═════ Source material ═════

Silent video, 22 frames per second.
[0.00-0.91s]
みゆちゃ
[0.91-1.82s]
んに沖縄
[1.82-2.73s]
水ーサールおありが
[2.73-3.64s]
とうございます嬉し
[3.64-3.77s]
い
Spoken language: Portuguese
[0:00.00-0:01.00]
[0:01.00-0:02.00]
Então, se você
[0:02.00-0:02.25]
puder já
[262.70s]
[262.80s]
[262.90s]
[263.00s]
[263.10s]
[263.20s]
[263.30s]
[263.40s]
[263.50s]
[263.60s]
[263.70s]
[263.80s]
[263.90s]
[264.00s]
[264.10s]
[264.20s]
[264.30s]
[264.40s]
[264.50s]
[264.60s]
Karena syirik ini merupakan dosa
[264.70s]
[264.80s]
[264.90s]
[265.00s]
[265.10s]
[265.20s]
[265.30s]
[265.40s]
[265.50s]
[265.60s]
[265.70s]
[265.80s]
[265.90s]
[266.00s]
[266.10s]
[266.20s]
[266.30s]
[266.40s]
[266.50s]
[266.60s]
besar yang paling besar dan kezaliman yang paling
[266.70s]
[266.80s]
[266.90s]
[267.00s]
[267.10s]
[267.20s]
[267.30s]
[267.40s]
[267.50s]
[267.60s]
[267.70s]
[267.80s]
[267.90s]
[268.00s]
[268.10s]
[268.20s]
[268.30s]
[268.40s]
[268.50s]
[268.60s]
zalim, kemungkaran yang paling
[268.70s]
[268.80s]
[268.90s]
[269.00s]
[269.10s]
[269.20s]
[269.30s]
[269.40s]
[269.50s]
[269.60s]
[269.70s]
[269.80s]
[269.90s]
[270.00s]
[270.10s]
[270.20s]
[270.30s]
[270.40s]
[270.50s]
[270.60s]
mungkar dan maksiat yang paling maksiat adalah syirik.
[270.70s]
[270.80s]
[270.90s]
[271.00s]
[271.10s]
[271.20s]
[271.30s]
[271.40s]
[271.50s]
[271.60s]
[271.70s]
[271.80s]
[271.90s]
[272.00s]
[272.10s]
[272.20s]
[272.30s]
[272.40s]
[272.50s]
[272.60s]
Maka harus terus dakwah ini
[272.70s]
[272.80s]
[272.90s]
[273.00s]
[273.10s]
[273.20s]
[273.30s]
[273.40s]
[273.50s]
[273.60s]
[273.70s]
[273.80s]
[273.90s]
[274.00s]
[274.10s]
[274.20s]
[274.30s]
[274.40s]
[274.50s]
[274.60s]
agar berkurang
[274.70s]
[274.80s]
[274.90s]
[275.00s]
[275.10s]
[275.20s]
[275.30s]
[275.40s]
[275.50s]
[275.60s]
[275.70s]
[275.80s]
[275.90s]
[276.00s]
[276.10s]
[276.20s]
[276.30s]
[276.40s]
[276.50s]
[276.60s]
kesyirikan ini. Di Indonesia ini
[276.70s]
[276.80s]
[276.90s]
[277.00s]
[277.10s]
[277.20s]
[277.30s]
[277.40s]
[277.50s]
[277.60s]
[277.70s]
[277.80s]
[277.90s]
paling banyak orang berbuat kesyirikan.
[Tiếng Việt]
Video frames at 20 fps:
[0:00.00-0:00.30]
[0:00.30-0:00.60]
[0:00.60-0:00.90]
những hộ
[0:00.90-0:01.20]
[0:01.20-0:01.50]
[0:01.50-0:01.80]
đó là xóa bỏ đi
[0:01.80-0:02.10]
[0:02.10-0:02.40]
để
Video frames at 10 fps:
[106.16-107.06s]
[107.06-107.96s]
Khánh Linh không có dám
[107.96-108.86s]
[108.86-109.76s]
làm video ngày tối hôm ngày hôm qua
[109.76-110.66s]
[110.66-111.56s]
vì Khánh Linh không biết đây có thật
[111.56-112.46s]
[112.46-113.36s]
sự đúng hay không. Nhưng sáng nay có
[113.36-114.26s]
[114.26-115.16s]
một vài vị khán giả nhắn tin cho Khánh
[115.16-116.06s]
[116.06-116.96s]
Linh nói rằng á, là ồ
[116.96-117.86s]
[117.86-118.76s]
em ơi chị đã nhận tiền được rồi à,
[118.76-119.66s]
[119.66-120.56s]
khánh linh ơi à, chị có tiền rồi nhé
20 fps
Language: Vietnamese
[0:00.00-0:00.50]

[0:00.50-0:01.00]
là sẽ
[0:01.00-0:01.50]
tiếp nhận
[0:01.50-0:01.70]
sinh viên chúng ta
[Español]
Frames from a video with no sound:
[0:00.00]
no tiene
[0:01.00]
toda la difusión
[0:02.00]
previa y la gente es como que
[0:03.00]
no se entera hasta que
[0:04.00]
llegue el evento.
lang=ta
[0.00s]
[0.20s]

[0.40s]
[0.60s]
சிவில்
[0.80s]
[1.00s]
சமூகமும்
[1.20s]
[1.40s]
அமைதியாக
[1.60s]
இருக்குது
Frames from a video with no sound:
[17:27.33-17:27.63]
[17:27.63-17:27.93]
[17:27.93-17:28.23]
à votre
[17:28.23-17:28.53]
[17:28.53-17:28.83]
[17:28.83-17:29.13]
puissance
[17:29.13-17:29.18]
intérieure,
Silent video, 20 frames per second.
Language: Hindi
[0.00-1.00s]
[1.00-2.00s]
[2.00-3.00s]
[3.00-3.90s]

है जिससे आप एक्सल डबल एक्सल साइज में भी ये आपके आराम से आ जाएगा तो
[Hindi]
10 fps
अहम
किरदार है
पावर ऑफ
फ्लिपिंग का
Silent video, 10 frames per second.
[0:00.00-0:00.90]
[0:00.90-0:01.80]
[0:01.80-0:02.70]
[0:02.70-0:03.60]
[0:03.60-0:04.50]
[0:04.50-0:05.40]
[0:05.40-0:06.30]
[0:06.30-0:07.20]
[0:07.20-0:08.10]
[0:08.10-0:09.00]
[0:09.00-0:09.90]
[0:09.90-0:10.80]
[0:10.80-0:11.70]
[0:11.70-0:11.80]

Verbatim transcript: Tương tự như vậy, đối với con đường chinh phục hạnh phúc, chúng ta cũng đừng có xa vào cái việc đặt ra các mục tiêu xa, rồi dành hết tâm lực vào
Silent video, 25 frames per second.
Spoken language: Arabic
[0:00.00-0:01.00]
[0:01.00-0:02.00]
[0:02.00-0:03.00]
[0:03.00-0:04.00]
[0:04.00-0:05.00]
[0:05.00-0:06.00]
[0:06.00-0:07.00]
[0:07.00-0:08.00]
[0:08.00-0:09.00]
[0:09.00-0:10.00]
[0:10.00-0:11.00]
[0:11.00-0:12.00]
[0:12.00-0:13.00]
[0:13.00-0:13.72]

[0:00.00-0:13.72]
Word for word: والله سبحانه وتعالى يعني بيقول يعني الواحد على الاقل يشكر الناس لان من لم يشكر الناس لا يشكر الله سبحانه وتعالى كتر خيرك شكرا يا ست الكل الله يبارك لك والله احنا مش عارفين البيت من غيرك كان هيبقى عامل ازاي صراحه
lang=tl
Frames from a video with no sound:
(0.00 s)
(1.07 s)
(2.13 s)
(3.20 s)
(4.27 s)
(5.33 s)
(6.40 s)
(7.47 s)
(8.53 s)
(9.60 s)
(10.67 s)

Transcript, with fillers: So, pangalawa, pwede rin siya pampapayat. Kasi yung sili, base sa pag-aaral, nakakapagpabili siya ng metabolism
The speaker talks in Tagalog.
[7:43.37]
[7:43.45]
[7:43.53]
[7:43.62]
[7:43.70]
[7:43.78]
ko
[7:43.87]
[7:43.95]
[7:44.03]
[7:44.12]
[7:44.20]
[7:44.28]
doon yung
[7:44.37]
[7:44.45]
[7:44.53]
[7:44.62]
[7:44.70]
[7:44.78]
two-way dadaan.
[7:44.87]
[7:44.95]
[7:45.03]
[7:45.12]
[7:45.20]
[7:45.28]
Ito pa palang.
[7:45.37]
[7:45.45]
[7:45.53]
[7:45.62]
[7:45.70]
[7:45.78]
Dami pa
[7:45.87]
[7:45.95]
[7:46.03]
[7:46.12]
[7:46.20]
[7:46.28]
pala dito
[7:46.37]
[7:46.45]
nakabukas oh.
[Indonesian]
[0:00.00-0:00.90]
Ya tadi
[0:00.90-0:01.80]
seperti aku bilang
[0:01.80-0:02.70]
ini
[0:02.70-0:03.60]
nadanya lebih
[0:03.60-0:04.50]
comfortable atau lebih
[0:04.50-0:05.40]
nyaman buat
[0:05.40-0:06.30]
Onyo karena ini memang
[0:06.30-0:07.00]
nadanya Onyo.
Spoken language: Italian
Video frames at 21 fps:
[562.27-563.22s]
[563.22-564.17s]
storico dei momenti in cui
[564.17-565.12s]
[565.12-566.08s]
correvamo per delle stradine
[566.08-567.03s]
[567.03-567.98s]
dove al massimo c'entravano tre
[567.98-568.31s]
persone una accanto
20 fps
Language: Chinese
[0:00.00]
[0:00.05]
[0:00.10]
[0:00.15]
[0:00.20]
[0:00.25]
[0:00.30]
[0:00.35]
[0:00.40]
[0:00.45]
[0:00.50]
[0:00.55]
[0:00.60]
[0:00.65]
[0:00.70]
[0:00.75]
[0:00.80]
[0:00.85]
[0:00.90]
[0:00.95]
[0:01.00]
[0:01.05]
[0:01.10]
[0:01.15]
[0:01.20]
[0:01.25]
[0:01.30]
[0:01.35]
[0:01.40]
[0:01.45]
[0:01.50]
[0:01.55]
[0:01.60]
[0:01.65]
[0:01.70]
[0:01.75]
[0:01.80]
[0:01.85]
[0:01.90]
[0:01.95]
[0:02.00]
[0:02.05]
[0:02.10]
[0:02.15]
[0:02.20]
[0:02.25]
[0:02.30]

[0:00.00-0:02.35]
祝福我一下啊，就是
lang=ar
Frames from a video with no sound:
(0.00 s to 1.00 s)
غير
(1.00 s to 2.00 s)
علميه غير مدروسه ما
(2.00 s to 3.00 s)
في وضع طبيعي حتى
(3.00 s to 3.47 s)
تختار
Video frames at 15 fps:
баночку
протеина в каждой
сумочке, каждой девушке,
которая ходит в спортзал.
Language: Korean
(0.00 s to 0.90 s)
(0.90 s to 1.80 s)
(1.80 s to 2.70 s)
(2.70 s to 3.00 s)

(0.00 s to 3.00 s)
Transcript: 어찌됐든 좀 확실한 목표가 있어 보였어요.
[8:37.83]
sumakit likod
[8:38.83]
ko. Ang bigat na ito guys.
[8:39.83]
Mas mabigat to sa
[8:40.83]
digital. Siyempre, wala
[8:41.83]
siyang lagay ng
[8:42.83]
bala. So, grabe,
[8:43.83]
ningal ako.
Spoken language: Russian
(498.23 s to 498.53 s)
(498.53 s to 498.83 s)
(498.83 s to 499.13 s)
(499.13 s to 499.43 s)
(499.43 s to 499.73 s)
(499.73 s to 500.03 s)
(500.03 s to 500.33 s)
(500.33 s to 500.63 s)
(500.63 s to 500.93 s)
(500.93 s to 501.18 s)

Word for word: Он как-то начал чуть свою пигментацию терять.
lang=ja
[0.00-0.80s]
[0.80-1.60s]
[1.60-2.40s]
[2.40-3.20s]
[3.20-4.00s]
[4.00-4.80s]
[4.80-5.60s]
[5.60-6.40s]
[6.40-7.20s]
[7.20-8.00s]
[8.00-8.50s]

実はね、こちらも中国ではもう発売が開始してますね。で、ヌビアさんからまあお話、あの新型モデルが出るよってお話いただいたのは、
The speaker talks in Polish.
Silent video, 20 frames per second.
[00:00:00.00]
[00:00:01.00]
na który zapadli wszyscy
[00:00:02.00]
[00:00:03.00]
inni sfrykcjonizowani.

═════

Task goal: Count the lines above that contain the word "Silent". Write only the number.

Answer to the exercise: 5